A.D. Koshal, J.
1. The suit out of which this petition under Section 115 of the Code of Civil Procedure arises was instituted on these allegations. On the 30th of June, 1964, the plaintiff deposited with the Committee of Management of Gurdwara Shahidan Ladewal Mahalpur (hereinafter referred to as the defendant-Committee) a sum of Rs. 500/- against receipt Exhibit P-l. The same was repayable to the plaintiff on demand and a demand in that behalf was made in the last week of April, 1967, whereupon the defendant-Committee passed a resolution in the month of May, 1967, to the effect that the amount be repaid to the plaintiff. However, the demand was not met till the institution of the suit.
The suit was resisted by the defendant-Committee on the pleas that it never received the amount in dispute, that receipt Exhibit P-1 was a false document prepared by the plaintiff in conspiracy with the then President of the defendant-Committee, that in any case the advance did not amount to a deposit and that the suit was time-barred.
Both the Courts below held that although the amount was advanced by the plaintiff to Shri Pritam Singh, the then President of the defendant-Committee, Shri Pritam Singh was not authorised to accept the advance on behalf of the defendant-Committee and that the plaintiff was, therefore, not entitled to recover the amount from the defendant-Committee. The trial Court also held that the transaction was in any case a loan and not a deposit and that the suit was time-barred having been brought three years after the 30th of June, 1964. Both the Courts, therefore, dismissed the suit with costs and it is the decree passed by the lower appellate Court that is challenged by the plaintiff in revision before me.

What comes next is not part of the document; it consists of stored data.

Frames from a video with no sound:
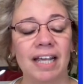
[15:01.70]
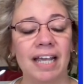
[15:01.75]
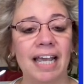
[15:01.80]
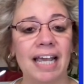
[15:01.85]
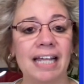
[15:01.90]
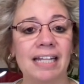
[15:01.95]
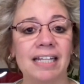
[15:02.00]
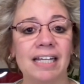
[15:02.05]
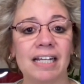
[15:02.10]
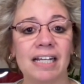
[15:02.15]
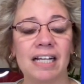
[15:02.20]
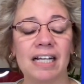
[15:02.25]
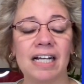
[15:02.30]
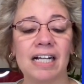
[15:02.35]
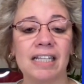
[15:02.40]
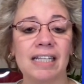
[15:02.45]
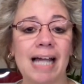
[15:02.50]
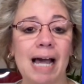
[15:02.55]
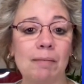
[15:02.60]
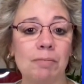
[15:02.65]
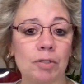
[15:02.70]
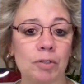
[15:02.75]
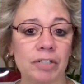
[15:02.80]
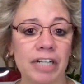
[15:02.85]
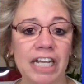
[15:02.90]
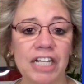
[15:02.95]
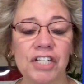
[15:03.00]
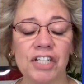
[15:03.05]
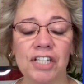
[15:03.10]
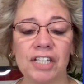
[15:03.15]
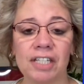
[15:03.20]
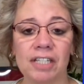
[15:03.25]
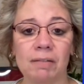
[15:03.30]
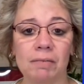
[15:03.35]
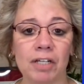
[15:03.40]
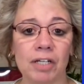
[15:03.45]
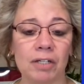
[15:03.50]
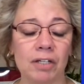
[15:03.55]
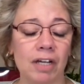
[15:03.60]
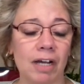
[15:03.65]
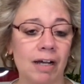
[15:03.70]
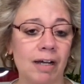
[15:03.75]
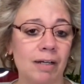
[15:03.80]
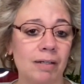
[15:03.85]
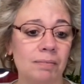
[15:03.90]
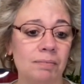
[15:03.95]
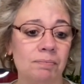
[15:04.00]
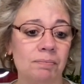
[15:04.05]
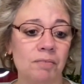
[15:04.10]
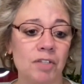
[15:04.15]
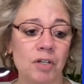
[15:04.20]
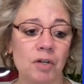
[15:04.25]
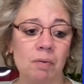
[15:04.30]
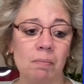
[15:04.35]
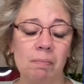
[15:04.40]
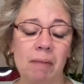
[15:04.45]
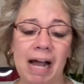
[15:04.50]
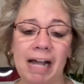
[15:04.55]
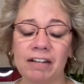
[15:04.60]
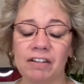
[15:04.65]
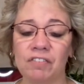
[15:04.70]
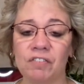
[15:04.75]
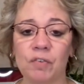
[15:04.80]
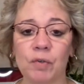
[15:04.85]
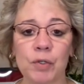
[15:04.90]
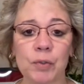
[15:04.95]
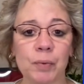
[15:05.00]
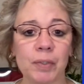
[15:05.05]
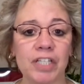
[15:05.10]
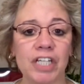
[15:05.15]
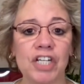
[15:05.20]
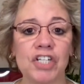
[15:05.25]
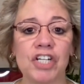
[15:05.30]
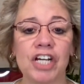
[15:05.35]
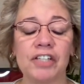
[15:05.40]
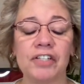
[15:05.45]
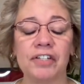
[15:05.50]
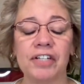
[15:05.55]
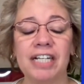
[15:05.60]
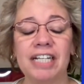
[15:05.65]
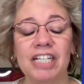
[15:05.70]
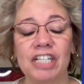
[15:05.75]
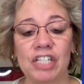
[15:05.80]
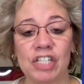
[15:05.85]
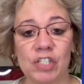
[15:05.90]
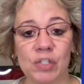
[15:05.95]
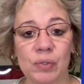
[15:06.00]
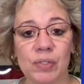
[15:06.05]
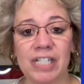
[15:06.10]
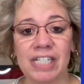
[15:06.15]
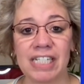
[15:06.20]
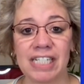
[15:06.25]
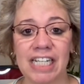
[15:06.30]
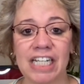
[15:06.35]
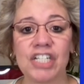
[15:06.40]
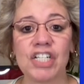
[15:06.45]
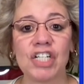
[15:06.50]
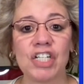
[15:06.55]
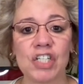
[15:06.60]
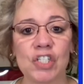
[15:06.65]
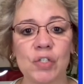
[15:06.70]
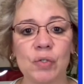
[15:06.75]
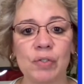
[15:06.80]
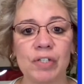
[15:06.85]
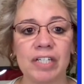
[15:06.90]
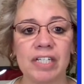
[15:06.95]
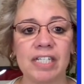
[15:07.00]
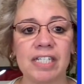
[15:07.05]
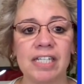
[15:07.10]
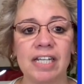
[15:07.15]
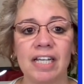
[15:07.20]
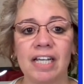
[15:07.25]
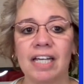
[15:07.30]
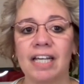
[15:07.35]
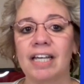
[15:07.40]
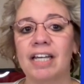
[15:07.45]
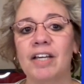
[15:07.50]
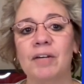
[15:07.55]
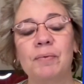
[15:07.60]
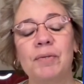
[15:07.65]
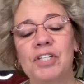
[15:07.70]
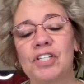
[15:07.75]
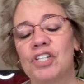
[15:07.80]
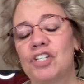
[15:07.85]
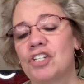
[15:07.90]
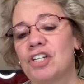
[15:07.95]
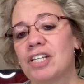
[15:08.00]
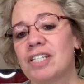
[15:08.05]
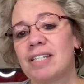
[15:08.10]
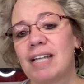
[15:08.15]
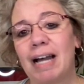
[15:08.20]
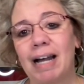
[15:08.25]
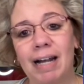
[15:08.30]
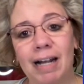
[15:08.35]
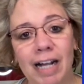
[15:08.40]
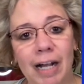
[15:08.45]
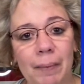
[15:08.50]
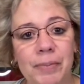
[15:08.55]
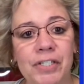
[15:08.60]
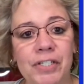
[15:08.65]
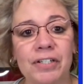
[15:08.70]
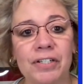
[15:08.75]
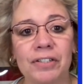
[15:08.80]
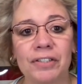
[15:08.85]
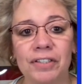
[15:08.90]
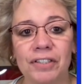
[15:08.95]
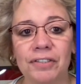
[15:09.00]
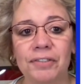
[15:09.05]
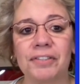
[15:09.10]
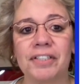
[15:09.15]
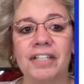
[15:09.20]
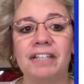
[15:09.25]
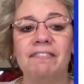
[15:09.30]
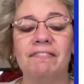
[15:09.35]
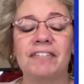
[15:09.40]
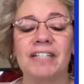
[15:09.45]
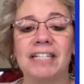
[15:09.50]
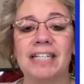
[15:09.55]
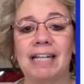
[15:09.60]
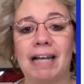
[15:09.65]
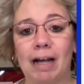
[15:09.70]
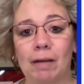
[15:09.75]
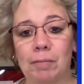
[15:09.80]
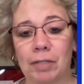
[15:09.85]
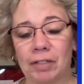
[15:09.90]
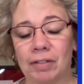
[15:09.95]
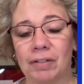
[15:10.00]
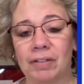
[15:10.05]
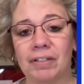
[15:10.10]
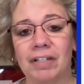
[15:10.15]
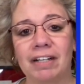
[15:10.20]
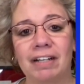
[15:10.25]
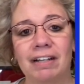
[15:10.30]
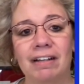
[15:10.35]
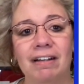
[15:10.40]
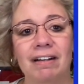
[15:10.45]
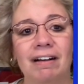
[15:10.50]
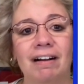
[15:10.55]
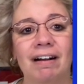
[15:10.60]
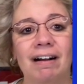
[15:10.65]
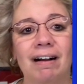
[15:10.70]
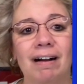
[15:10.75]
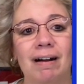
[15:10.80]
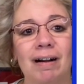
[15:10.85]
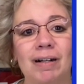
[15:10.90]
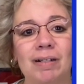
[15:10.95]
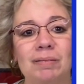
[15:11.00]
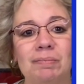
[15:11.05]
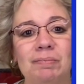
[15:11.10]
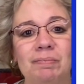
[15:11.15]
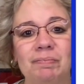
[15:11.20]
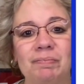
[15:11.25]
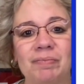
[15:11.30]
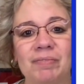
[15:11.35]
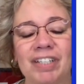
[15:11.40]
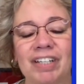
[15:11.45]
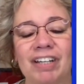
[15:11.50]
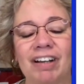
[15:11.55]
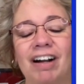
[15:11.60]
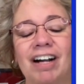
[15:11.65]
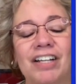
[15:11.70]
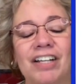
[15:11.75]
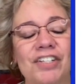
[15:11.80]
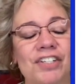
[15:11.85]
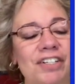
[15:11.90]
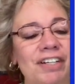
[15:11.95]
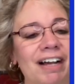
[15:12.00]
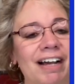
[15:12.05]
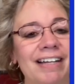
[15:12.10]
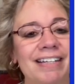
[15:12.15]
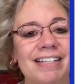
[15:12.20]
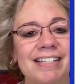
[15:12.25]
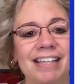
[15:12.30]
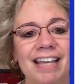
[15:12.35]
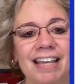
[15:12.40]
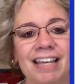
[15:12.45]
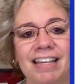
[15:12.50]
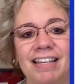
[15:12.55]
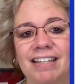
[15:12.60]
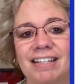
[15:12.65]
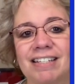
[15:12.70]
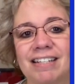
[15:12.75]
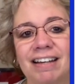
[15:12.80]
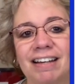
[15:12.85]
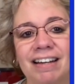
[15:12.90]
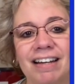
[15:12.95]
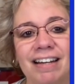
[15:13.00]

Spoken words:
and the collaboration, the back and forth with each other, students teaching students, it was just absolutely phenomenal. Gosh, I just can't.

2. I am inclined to agree with the learned counsel for the plaintiff that the defendant-Committee must be held liable to repay the amount of Rs. 500/- found to have been advanced by the two Courts below to Shri Pritam Singh, the then President of the defendant-Committee, because the amount was duly credited in the account-books of the defendant-Committee to the plaintiff and was actually utilised by the defendant-Committee. The matter, however, does not end there because the plaintiff has another insurmountable hurdle in the way of a decree being passed in his favour. As observed by the trial Court, the Gurdwara is not a banker and receipt Exhibit P-1 does not show that the transaction was a deposit and not a loan. It is well settled that where a question arises as to whether a transaction is a deposit or a loan, there is no presumption in law that it is a deposit except in regard to the monies of a customer in the hands of a banker. If a person hands over money to another who is not a banker on the understanding that it is not a gift, it would be regarded in law as a loan and if the former wants to make out that it is a deposit, the onus is on him to show that the parties intended to treat it as such, i.e.. that their intention was that the person to whom the money was handed over should keep the money till it is asked for by the other party to the transaction. The Gurdwara not being a banker, no presumption arises that the transaction with which we are concerned here was a deposit and there is no evidence in support of the proposition that the intention of the parties was that the defendant-Committee should keep the money till it was asked for by the plaintiff. The trial Court thus correctly characterised the transaction as a loan so that it was covered by Article 19 of the Limitation Act according to which a suit for the recovery of the amount would be barred three years after the date on which the loan was made, i.e.. 30th of June, 1964. That period of three years admittedly expired before the institution of the suit which consequently must be held to be time-barred.
3. In the result the petition fails and is dismissed but with no order as to costs because the defendant-Committee has not put in appearance at the hearing.